- **Required work**
Each entry that follows should be given again word for word; please leave out its pictures.

──────────

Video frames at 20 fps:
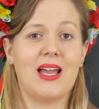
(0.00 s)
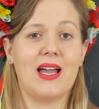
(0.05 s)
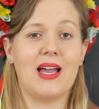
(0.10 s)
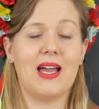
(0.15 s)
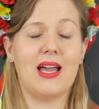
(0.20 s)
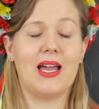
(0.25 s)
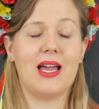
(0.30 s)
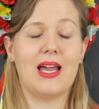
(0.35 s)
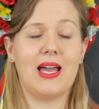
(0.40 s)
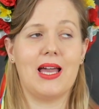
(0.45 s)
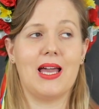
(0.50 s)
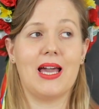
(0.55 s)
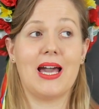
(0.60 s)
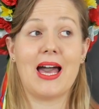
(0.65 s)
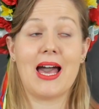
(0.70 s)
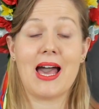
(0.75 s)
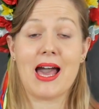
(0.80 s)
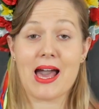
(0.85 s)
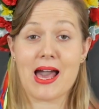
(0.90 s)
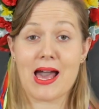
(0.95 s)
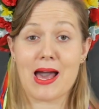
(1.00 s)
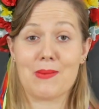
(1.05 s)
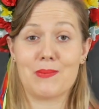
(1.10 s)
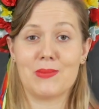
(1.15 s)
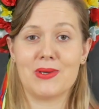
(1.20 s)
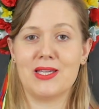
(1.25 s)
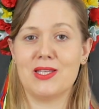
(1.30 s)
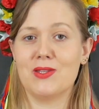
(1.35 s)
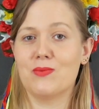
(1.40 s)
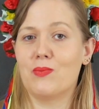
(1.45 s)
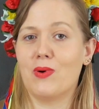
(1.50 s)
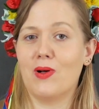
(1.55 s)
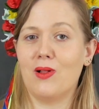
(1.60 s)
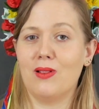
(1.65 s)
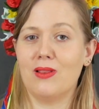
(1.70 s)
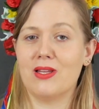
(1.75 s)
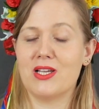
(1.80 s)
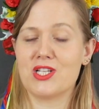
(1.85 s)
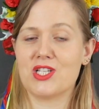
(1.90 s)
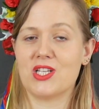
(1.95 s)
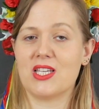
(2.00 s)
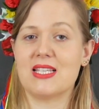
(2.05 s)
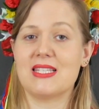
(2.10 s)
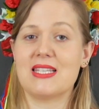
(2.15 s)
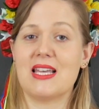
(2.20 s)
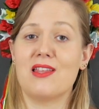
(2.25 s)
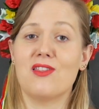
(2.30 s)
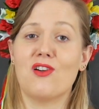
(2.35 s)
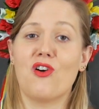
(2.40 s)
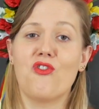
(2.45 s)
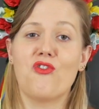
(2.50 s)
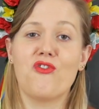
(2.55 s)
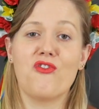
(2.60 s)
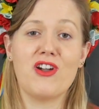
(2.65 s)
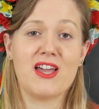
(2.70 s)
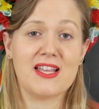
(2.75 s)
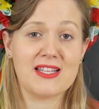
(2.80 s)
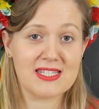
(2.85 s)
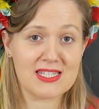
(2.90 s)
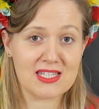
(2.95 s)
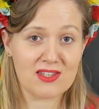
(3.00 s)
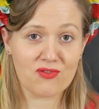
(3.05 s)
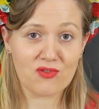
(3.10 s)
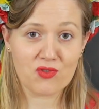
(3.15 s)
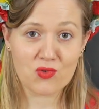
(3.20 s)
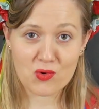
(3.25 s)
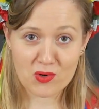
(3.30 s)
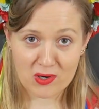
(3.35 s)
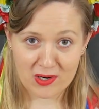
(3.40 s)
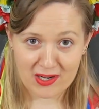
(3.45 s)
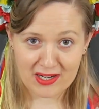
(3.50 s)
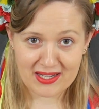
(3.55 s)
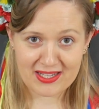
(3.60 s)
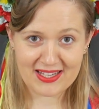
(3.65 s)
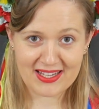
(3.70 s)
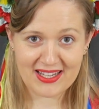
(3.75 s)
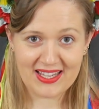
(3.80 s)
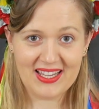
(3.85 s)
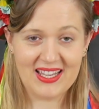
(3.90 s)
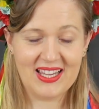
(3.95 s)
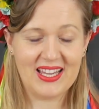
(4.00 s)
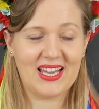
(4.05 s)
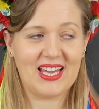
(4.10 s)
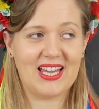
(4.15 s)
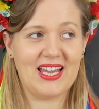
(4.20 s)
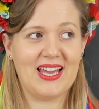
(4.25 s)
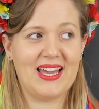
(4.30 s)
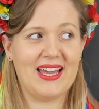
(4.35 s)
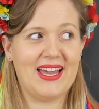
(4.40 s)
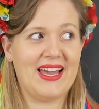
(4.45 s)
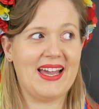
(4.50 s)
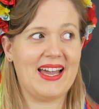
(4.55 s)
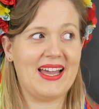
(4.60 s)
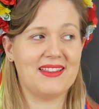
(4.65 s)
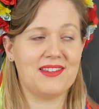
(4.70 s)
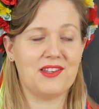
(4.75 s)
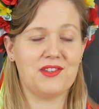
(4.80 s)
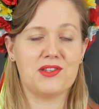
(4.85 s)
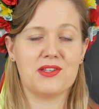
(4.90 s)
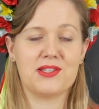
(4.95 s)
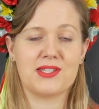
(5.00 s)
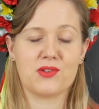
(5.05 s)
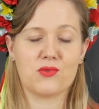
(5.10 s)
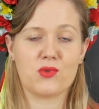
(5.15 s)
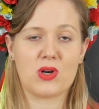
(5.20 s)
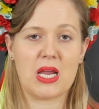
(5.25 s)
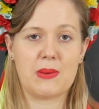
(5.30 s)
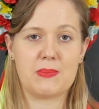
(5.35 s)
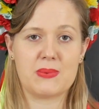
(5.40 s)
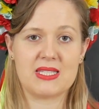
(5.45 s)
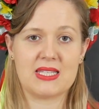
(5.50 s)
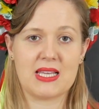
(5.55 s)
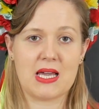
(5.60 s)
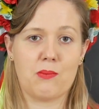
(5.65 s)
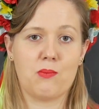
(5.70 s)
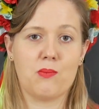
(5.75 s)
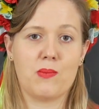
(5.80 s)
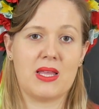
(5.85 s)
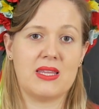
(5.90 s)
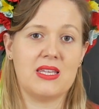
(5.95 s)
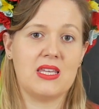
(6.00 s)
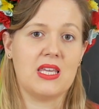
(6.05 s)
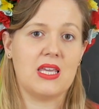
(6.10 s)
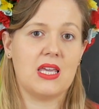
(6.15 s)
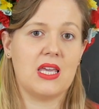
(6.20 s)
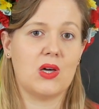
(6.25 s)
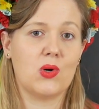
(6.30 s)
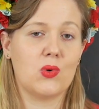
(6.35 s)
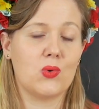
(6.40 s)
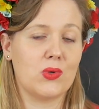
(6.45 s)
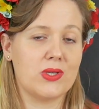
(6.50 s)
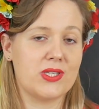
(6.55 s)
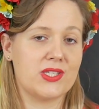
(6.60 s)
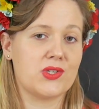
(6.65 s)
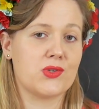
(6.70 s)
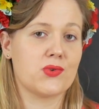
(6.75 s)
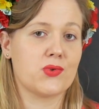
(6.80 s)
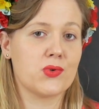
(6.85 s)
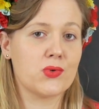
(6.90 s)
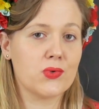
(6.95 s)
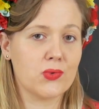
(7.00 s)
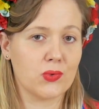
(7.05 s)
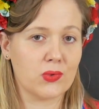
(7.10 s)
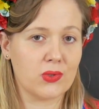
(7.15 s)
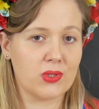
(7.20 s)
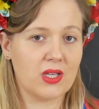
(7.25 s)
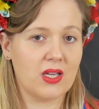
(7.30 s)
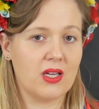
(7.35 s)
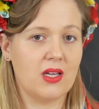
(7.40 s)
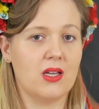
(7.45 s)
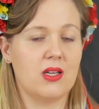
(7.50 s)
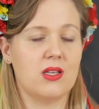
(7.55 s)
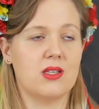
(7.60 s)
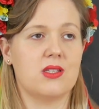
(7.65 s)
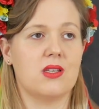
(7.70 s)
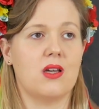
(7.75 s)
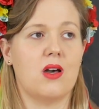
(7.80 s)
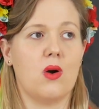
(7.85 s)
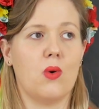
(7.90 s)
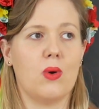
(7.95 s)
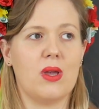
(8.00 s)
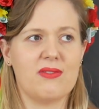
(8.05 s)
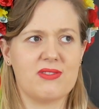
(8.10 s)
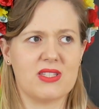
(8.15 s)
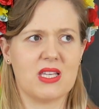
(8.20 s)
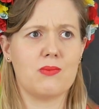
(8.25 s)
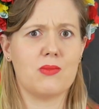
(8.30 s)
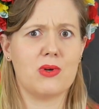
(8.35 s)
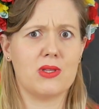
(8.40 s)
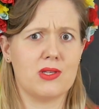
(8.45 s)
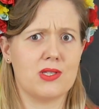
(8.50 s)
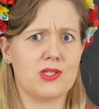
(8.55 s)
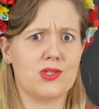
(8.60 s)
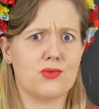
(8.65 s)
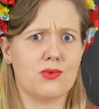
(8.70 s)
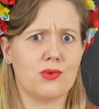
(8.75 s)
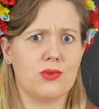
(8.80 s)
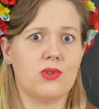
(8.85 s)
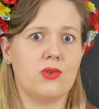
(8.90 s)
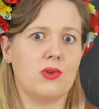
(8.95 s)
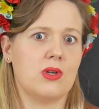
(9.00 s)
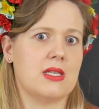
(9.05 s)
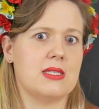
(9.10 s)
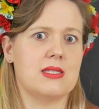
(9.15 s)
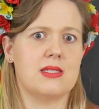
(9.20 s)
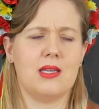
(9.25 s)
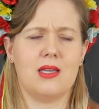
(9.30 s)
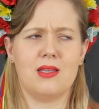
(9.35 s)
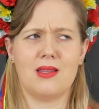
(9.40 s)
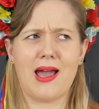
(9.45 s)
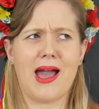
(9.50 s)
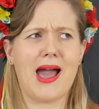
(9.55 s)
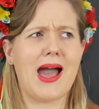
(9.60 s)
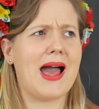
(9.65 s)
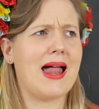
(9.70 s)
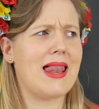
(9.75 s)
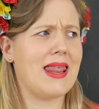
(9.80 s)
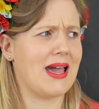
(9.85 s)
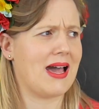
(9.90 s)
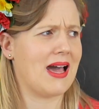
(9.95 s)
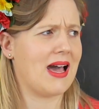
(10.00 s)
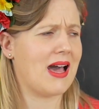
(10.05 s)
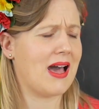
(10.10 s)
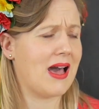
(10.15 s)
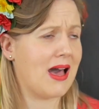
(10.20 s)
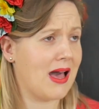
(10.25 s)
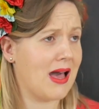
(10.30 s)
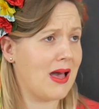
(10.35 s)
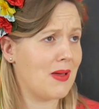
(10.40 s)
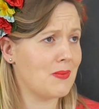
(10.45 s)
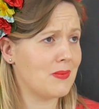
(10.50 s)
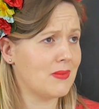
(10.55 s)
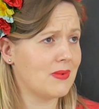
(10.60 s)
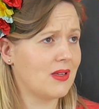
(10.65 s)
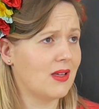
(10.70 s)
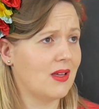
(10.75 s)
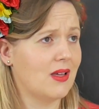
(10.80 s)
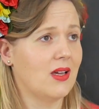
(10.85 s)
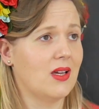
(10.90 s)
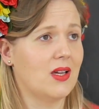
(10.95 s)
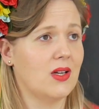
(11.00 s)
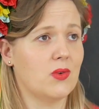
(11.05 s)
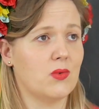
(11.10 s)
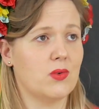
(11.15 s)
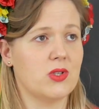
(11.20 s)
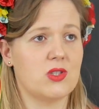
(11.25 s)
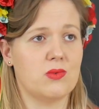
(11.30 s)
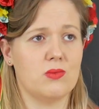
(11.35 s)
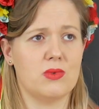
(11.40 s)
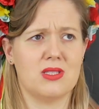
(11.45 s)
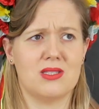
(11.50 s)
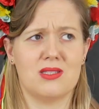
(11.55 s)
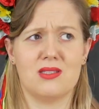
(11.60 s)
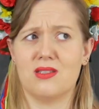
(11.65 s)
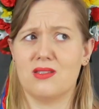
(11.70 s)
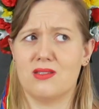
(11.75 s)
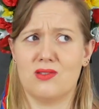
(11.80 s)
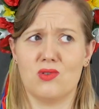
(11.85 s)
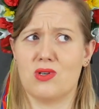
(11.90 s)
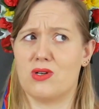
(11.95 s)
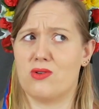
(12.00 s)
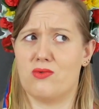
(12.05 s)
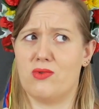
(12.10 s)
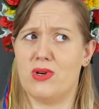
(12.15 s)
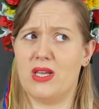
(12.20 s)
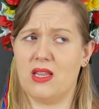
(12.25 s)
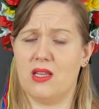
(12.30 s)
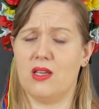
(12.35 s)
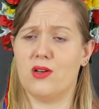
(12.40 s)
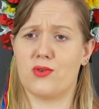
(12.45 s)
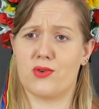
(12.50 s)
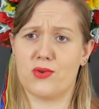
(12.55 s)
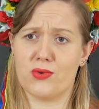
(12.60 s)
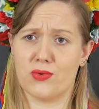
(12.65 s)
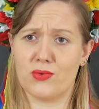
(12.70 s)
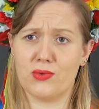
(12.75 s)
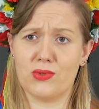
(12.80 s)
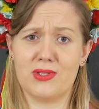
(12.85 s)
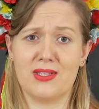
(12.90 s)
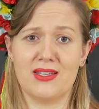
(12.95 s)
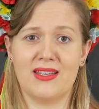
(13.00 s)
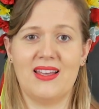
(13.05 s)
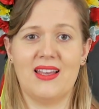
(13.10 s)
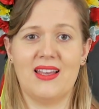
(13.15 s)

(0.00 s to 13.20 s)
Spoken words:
Ham in Polish is an offensive word and it describes somebody who is rude. So if someone is rude, you can say ale ham, which means is you are really rude,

──────────

- **Task result**
Video frames at 20 fps:
(0.00 s)
(0.05 s)
(0.10 s)
(0.15 s)
(0.20 s)
(0.25 s)
(0.30 s)
(0.35 s)
(0.40 s)
(0.45 s)
(0.50 s)
(0.55 s)
(0.60 s)
(0.65 s)
(0.70 s)
(0.75 s)
(0.80 s)
(0.85 s)
(0.90 s)
(0.95 s)
(1.00 s)
(1.05 s)
(1.10 s)
(1.15 s)
(1.20 s)
(1.25 s)
(1.30 s)
(1.35 s)
(1.40 s)
(1.45 s)
(1.50 s)
(1.55 s)
(1.60 s)
(1.65 s)
(1.70 s)
(1.75 s)
(1.80 s)
(1.85 s)
(1.90 s)
(1.95 s)
(2.00 s)
(2.05 s)
(2.10 s)
(2.15 s)
(2.20 s)
(2.25 s)
(2.30 s)
(2.35 s)
(2.40 s)
(2.45 s)
(2.50 s)
(2.55 s)
(2.60 s)
(2.65 s)
(2.70 s)
(2.75 s)
(2.80 s)
(2.85 s)
(2.90 s)
(2.95 s)
(3.00 s)
(3.05 s)
(3.10 s)
(3.15 s)
(3.20 s)
(3.25 s)
(3.30 s)
(3.35 s)
(3.40 s)
(3.45 s)
(3.50 s)
(3.55 s)
(3.60 s)
(3.65 s)
(3.70 s)
(3.75 s)
(3.80 s)
(3.85 s)
(3.90 s)
(3.95 s)
(4.00 s)
(4.05 s)
(4.10 s)
(4.15 s)
(4.20 s)
(4.25 s)
(4.30 s)
(4.35 s)
(4.40 s)
(4.45 s)
(4.50 s)
(4.55 s)
(4.60 s)
(4.65 s)
(4.70 s)
(4.75 s)
(4.80 s)
(4.85 s)
(4.90 s)
(4.95 s)
(5.00 s)
(5.05 s)
(5.10 s)
(5.15 s)
(5.20 s)
(5.25 s)
(5.30 s)
(5.35 s)
(5.40 s)
(5.45 s)
(5.50 s)
(5.55 s)
(5.60 s)
(5.65 s)
(5.70 s)
(5.75 s)
(5.80 s)
(5.85 s)
(5.90 s)
(5.95 s)
(6.00 s)
(6.05 s)
(6.10 s)
(6.15 s)
(6.20 s)
(6.25 s)
(6.30 s)
(6.35 s)
(6.40 s)
(6.45 s)
(6.50 s)
(6.55 s)
(6.60 s)
(6.65 s)
(6.70 s)
(6.75 s)
(6.80 s)
(6.85 s)
(6.90 s)
(6.95 s)
(7.00 s)
(7.05 s)
(7.10 s)
(7.15 s)
(7.20 s)
(7.25 s)
(7.30 s)
(7.35 s)
(7.40 s)
(7.45 s)
(7.50 s)
(7.55 s)
(7.60 s)
(7.65 s)
(7.70 s)
(7.75 s)
(7.80 s)
(7.85 s)
(7.90 s)
(7.95 s)
(8.00 s)
(8.05 s)
(8.10 s)
(8.15 s)
(8.20 s)
(8.25 s)
(8.30 s)
(8.35 s)
(8.40 s)
(8.45 s)
(8.50 s)
(8.55 s)
(8.60 s)
(8.65 s)
(8.70 s)
(8.75 s)
(8.80 s)
(8.85 s)
(8.90 s)
(8.95 s)
(9.00 s)
(9.05 s)
(9.10 s)
(9.15 s)
(9.20 s)
(9.25 s)
(9.30 s)
(9.35 s)
(9.40 s)
(9.45 s)
(9.50 s)
(9.55 s)
(9.60 s)
(9.65 s)
(9.70 s)
(9.75 s)
(9.80 s)
(9.85 s)
(9.90 s)
(9.95 s)
(10.00 s)
(10.05 s)
(10.10 s)
(10.15 s)
(10.20 s)
(10.25 s)
(10.30 s)
(10.35 s)
(10.40 s)
(10.45 s)
(10.50 s)
(10.55 s)
(10.60 s)
(10.65 s)
(10.70 s)
(10.75 s)
(10.80 s)
(10.85 s)
(10.90 s)
(10.95 s)
(11.00 s)
(11.05 s)
(11.10 s)
(11.15 s)
(11.20 s)
(11.25 s)
(11.30 s)
(11.35 s)
(11.40 s)
(11.45 s)
(11.50 s)
(11.55 s)
(11.60 s)
(11.65 s)
(11.70 s)
(11.75 s)
(11.80 s)
(11.85 s)
(11.90 s)
(11.95 s)
(12.00 s)
(12.05 s)
(12.10 s)
(12.15 s)
(12.20 s)
(12.25 s)
(12.30 s)
(12.35 s)
(12.40 s)
(12.45 s)
(12.50 s)
(12.55 s)
(12.60 s)
(12.65 s)
(12.70 s)
(12.75 s)
(12.80 s)
(12.85 s)
(12.90 s)
(12.95 s)
(13.00 s)
(13.05 s)
(13.10 s)
(13.15 s)

(0.00 s to 13.20 s)
Spoken words:
Ham in Polish is an offensive word and it describes somebody who is rude. So if someone is rude, you can say ale ham, which means is you are really rude,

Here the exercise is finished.